**The records**:
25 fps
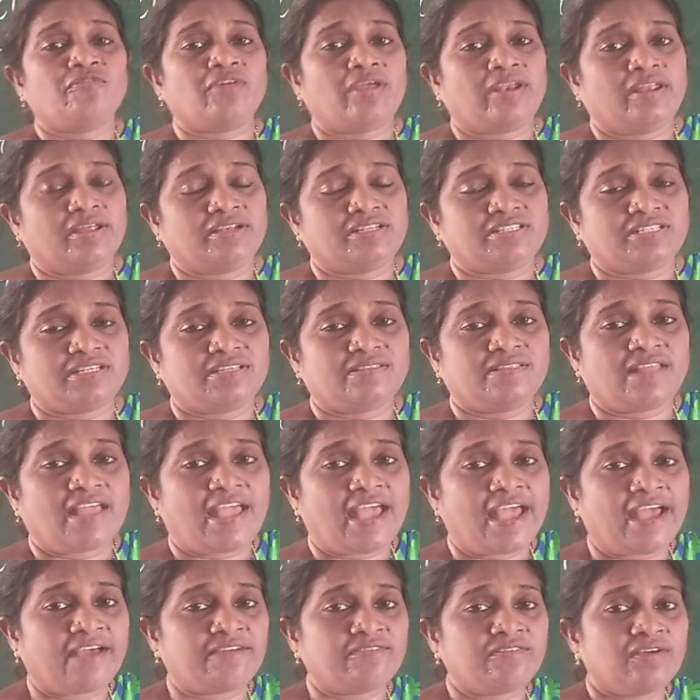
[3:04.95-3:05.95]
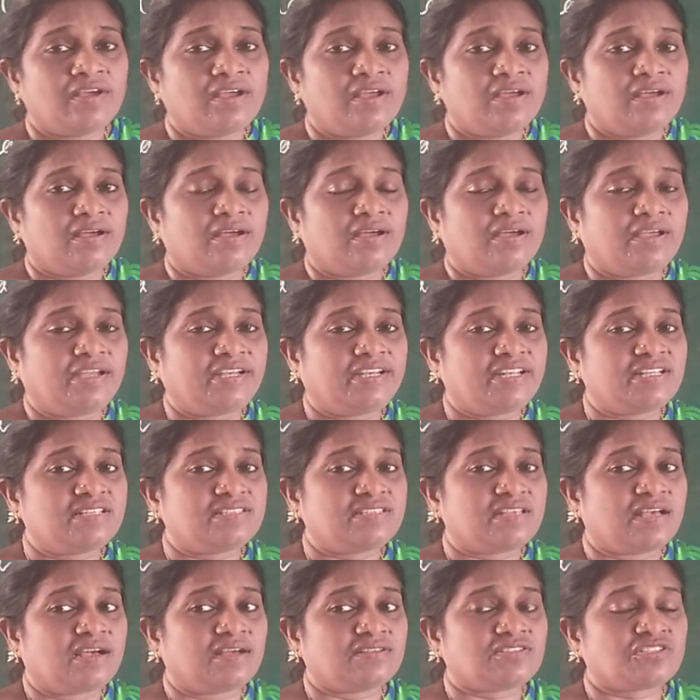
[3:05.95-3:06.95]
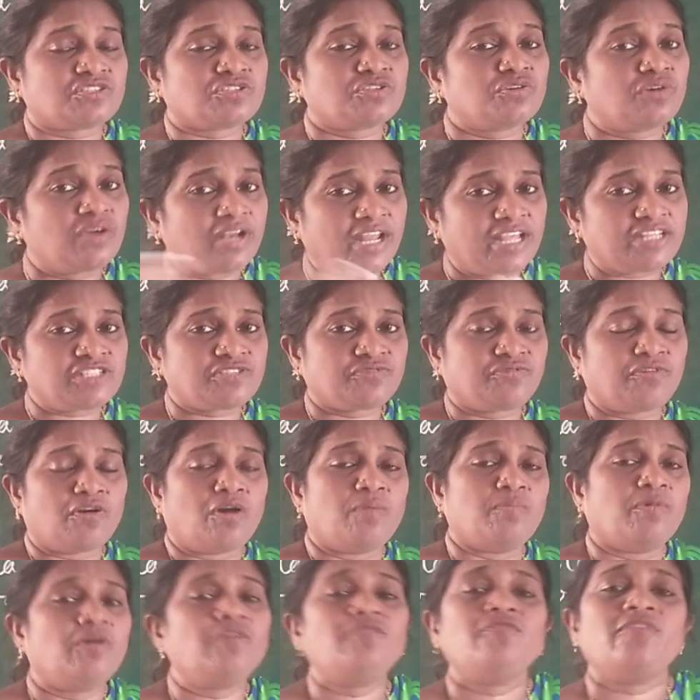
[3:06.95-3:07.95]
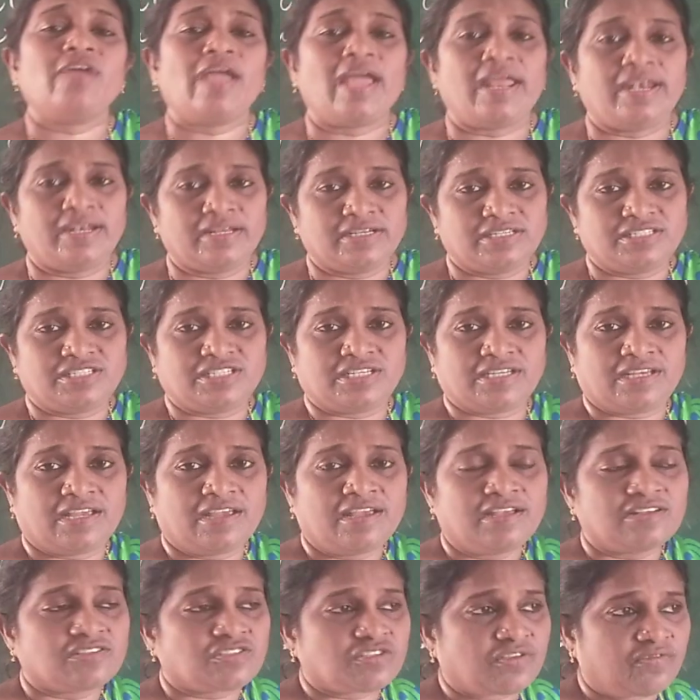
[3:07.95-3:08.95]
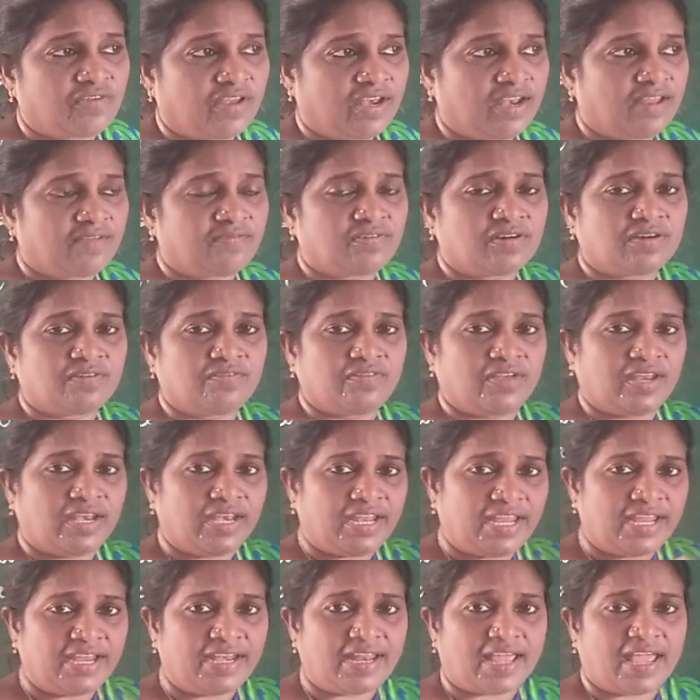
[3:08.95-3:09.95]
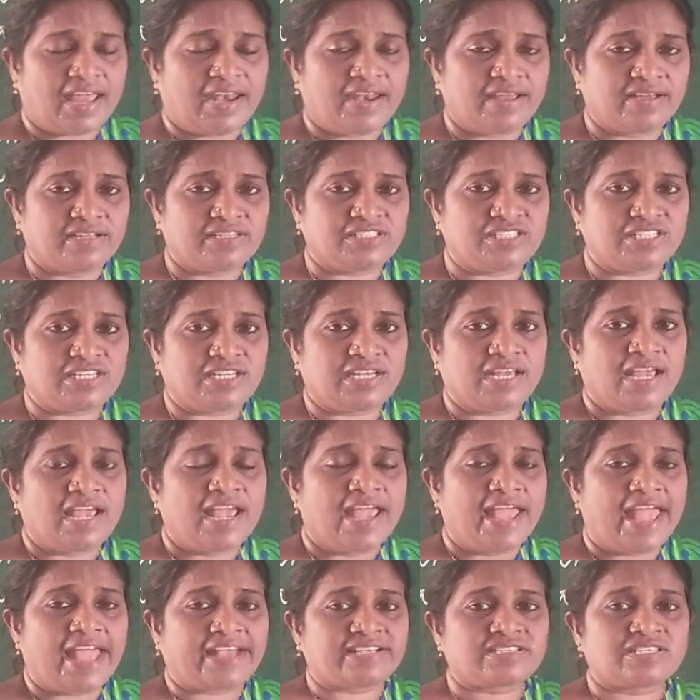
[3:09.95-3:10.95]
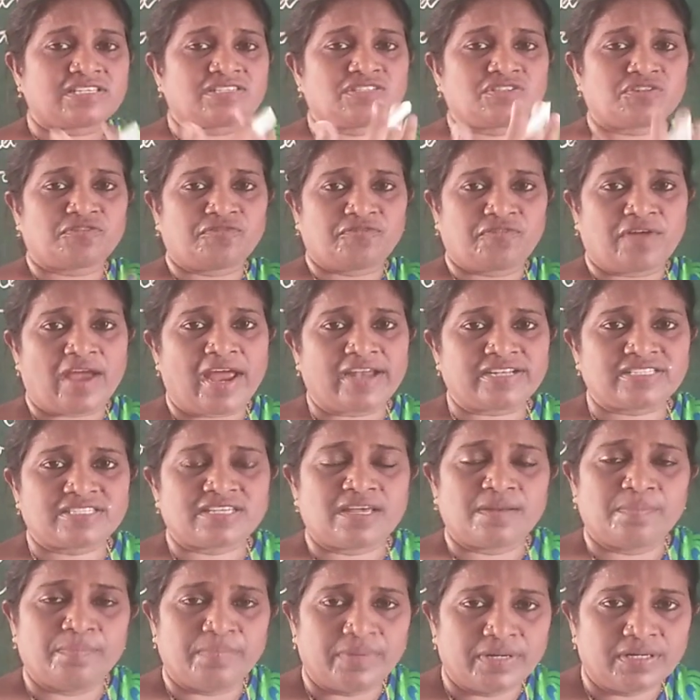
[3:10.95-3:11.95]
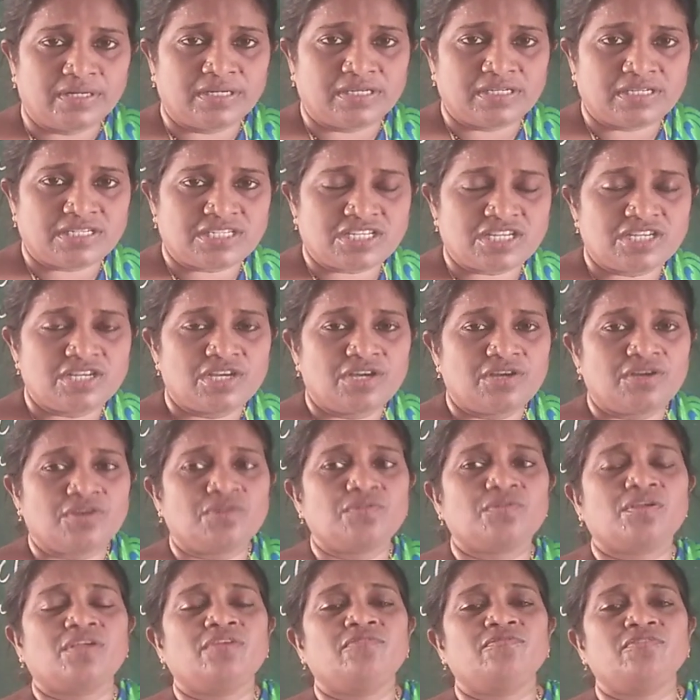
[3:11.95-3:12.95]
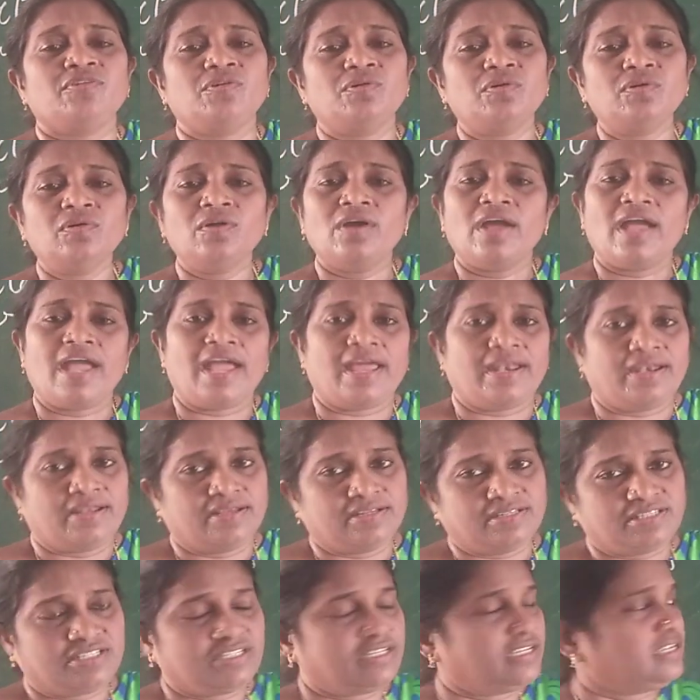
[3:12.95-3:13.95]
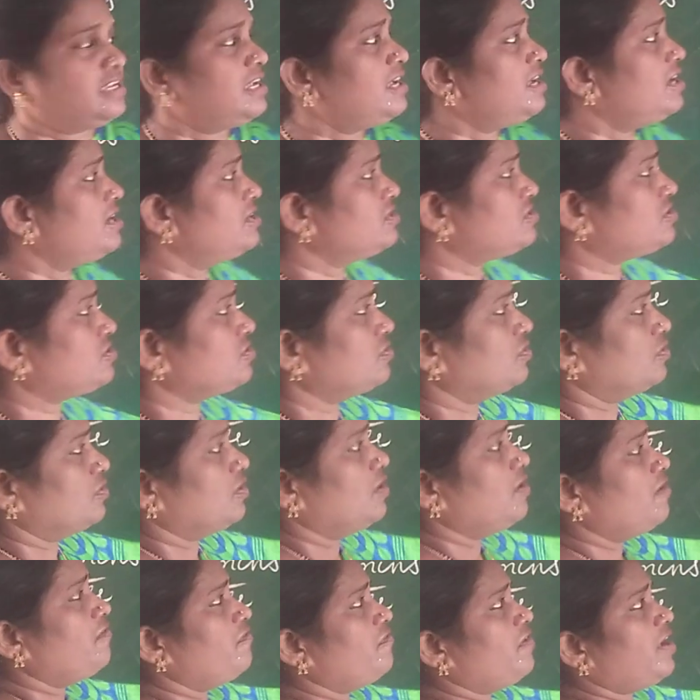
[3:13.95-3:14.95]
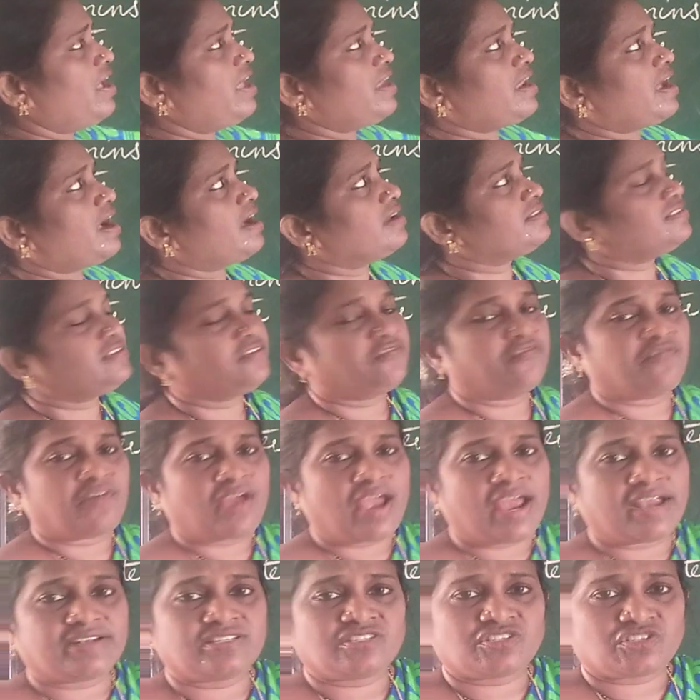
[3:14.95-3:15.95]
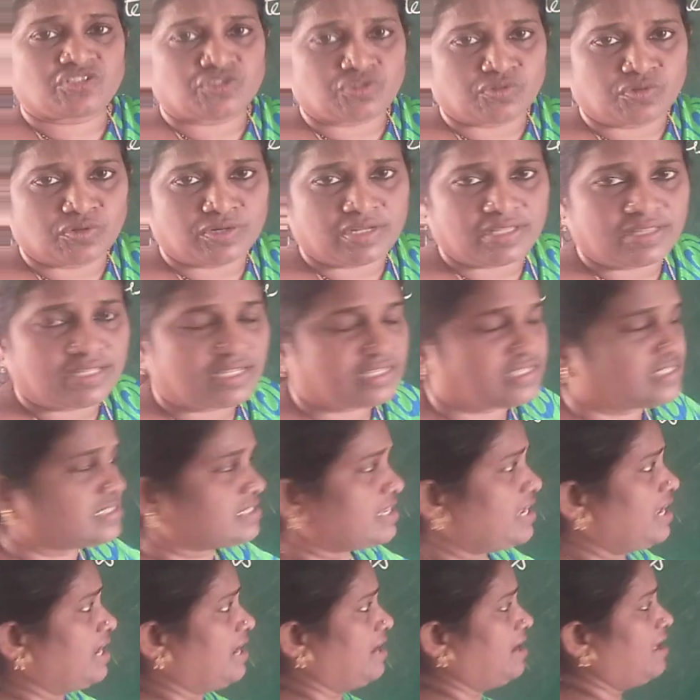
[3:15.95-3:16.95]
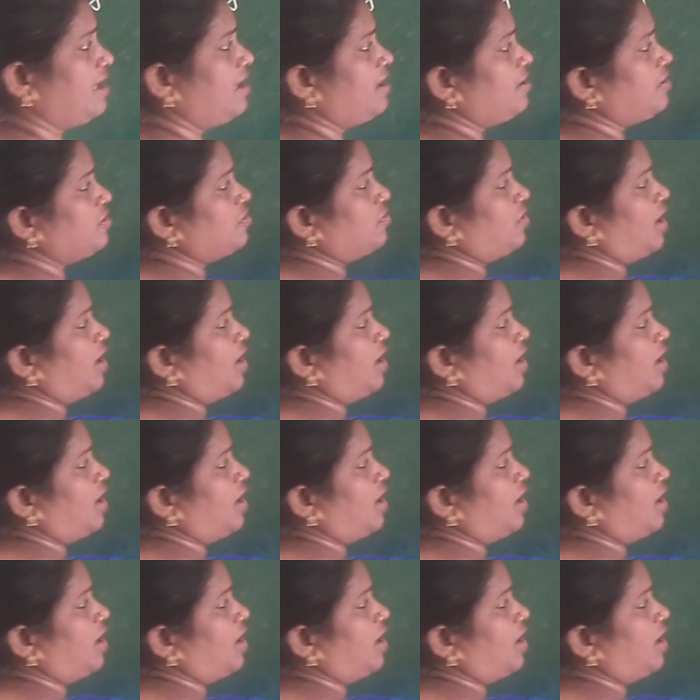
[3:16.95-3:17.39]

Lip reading: energy. They have, it is a storage form of energy. So whenever we need energy, excess of fats are burnt to give you energy. So where are the fats stored in the skin? You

**Problem requirements**: Since the copy should hold text only, set down each record exactly and leave the pictures out.

**Written response**:
25 fps
[3:04.95-3:05.95]
[3:05.95-3:06.95]
[3:06.95-3:07.95]
[3:07.95-3:08.95]
[3:08.95-3:09.95]
[3:09.95-3:10.95]
[3:10.95-3:11.95]
[3:11.95-3:12.95]
[3:12.95-3:13.95]
[3:13.95-3:14.95]
[3:14.95-3:15.95]
[3:15.95-3:16.95]
[3:16.95-3:17.39]

Lip reading: energy. They have, it is a storage form of energy. So whenever we need energy, excess of fats are burnt to give you energy. So where are the fats stored in the skin? You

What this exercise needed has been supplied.